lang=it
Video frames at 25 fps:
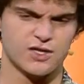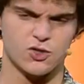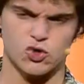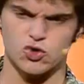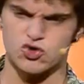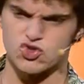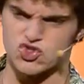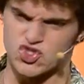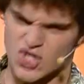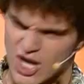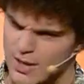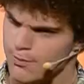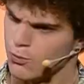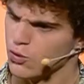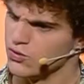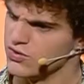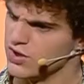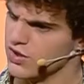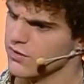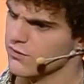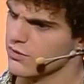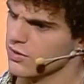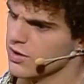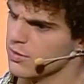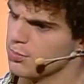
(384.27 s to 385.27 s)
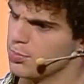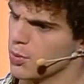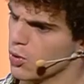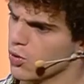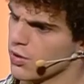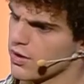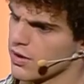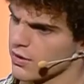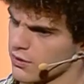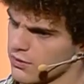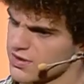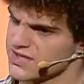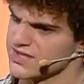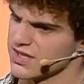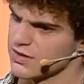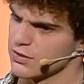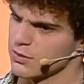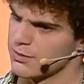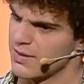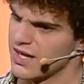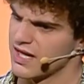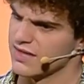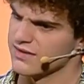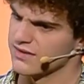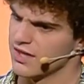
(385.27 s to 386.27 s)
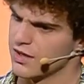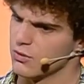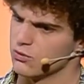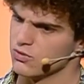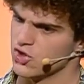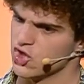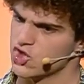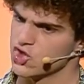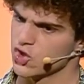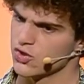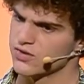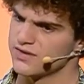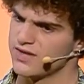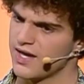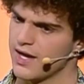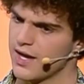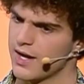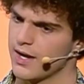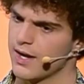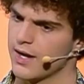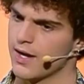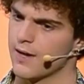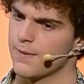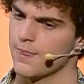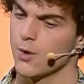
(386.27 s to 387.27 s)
non c'è motivo di porre questa domanda a un diciottenne,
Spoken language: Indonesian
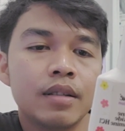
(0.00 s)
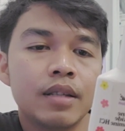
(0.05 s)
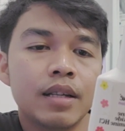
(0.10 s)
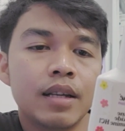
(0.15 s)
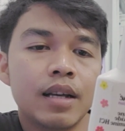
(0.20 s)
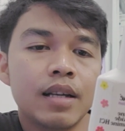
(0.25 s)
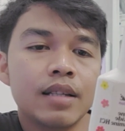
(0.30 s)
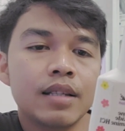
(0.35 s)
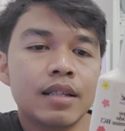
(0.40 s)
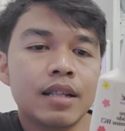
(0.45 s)

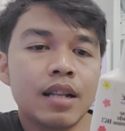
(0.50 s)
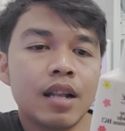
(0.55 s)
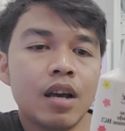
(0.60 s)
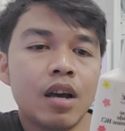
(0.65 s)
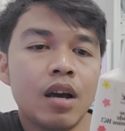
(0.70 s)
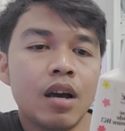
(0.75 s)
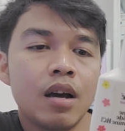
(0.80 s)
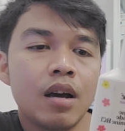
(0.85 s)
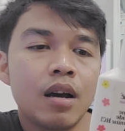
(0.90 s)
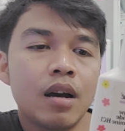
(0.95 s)
jika
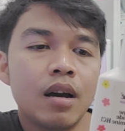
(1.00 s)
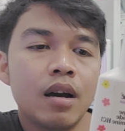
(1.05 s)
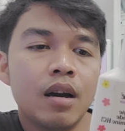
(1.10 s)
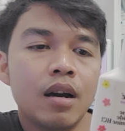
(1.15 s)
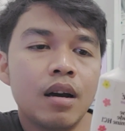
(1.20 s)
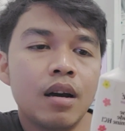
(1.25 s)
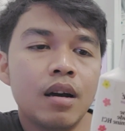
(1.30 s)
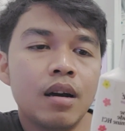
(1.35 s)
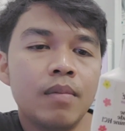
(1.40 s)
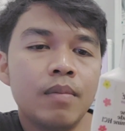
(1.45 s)
setelah
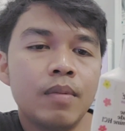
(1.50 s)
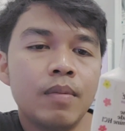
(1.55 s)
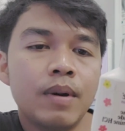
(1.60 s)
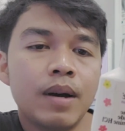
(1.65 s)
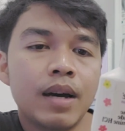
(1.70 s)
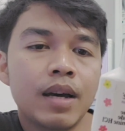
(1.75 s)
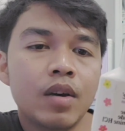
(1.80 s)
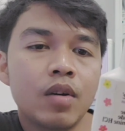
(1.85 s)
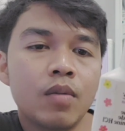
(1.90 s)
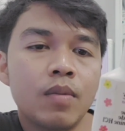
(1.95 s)
uh,
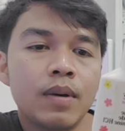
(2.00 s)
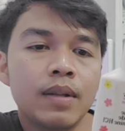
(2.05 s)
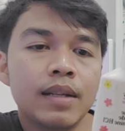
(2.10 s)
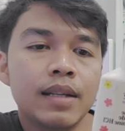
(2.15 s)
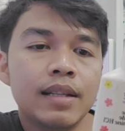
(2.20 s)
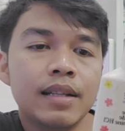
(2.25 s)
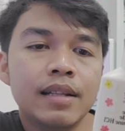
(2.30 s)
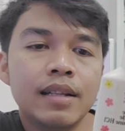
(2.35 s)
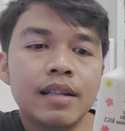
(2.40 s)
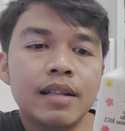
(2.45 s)
memakai obat
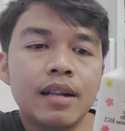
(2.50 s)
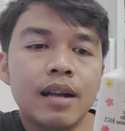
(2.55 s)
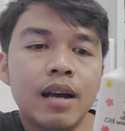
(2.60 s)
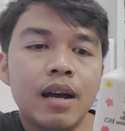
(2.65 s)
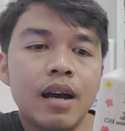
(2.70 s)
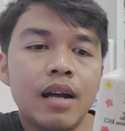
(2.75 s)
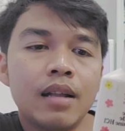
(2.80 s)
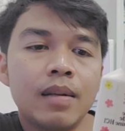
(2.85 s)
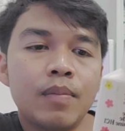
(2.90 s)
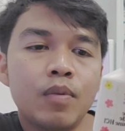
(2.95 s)
ini tidak
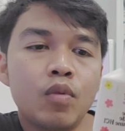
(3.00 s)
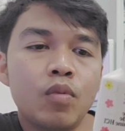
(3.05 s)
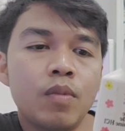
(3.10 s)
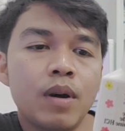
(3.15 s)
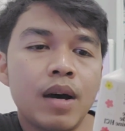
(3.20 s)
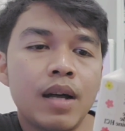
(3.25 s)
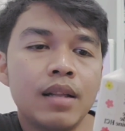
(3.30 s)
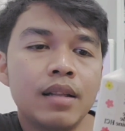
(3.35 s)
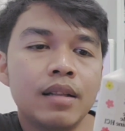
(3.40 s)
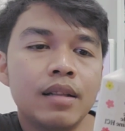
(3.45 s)
ada
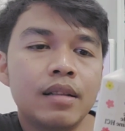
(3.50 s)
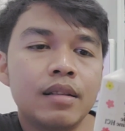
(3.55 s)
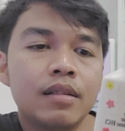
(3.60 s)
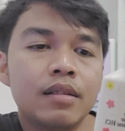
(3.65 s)
perubahan,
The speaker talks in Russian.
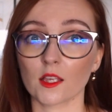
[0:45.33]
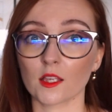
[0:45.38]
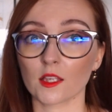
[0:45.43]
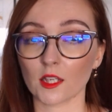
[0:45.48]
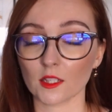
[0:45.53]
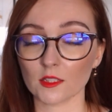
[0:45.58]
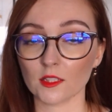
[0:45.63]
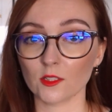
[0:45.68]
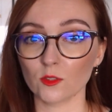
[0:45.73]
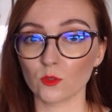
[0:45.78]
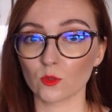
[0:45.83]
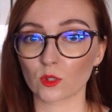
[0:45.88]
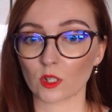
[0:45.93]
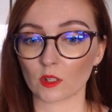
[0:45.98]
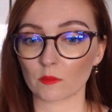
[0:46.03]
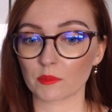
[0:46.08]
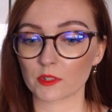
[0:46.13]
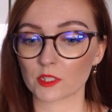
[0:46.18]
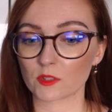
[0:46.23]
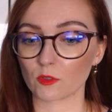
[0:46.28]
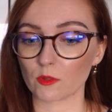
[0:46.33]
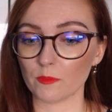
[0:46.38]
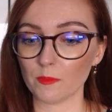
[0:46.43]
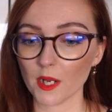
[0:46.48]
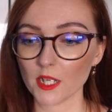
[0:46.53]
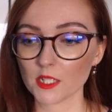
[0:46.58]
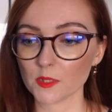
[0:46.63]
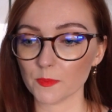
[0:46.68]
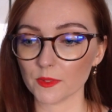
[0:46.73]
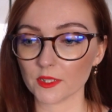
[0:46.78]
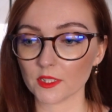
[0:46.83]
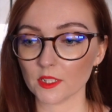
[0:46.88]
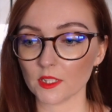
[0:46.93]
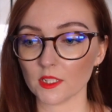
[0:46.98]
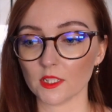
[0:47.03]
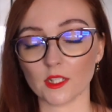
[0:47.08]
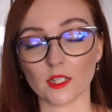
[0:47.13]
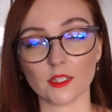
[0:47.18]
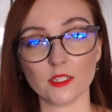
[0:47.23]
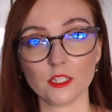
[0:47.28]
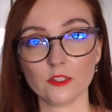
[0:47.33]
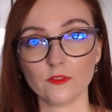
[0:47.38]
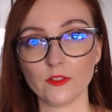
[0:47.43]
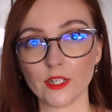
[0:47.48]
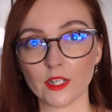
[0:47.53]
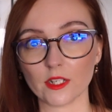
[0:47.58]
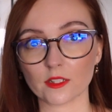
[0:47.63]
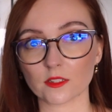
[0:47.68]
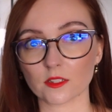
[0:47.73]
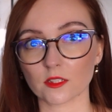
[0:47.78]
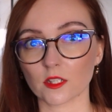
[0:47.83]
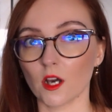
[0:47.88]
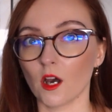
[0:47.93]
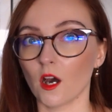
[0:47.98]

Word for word: я даю как бы свой паспорт, и они говорят,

——————

» What is required
Without copying any picture, repeat the full listing above word for word.

» Task answer
lang=it
Video frames at 25 fps:
(384.27 s to 385.27 s)
(385.27 s to 386.27 s)
(386.27 s to 387.27 s)
non c'è motivo di porre questa domanda a un diciottenne,
Spoken language: Indonesian
(0.00 s)
(0.05 s)
(0.10 s)
(0.15 s)
(0.20 s)
(0.25 s)
(0.30 s)
(0.35 s)
(0.40 s)
(0.45 s)

(0.50 s)
(0.55 s)
(0.60 s)
(0.65 s)
(0.70 s)
(0.75 s)
(0.80 s)
(0.85 s)
(0.90 s)
(0.95 s)
jika
(1.00 s)
(1.05 s)
(1.10 s)
(1.15 s)
(1.20 s)
(1.25 s)
(1.30 s)
(1.35 s)
(1.40 s)
(1.45 s)
setelah
(1.50 s)
(1.55 s)
(1.60 s)
(1.65 s)
(1.70 s)
(1.75 s)
(1.80 s)
(1.85 s)
(1.90 s)
(1.95 s)
uh,
(2.00 s)
(2.05 s)
(2.10 s)
(2.15 s)
(2.20 s)
(2.25 s)
(2.30 s)
(2.35 s)
(2.40 s)
(2.45 s)
memakai obat
(2.50 s)
(2.55 s)
(2.60 s)
(2.65 s)
(2.70 s)
(2.75 s)
(2.80 s)
(2.85 s)
(2.90 s)
(2.95 s)
ini tidak
(3.00 s)
(3.05 s)
(3.10 s)
(3.15 s)
(3.20 s)
(3.25 s)
(3.30 s)
(3.35 s)
(3.40 s)
(3.45 s)
ada
(3.50 s)
(3.55 s)
(3.60 s)
(3.65 s)
perubahan,
The speaker talks in Russian.
[0:45.33]
[0:45.38]
[0:45.43]
[0:45.48]
[0:45.53]
[0:45.58]
[0:45.63]
[0:45.68]
[0:45.73]
[0:45.78]
[0:45.83]
[0:45.88]
[0:45.93]
[0:45.98]
[0:46.03]
[0:46.08]
[0:46.13]
[0:46.18]
[0:46.23]
[0:46.28]
[0:46.33]
[0:46.38]
[0:46.43]
[0:46.48]
[0:46.53]
[0:46.58]
[0:46.63]
[0:46.68]
[0:46.73]
[0:46.78]
[0:46.83]
[0:46.88]
[0:46.93]
[0:46.98]
[0:47.03]
[0:47.08]
[0:47.13]
[0:47.18]
[0:47.23]
[0:47.28]
[0:47.33]
[0:47.38]
[0:47.43]
[0:47.48]
[0:47.53]
[0:47.58]
[0:47.63]
[0:47.68]
[0:47.73]
[0:47.78]
[0:47.83]
[0:47.88]
[0:47.93]
[0:47.98]

Word for word: я даю как бы свой паспорт, и они говорят,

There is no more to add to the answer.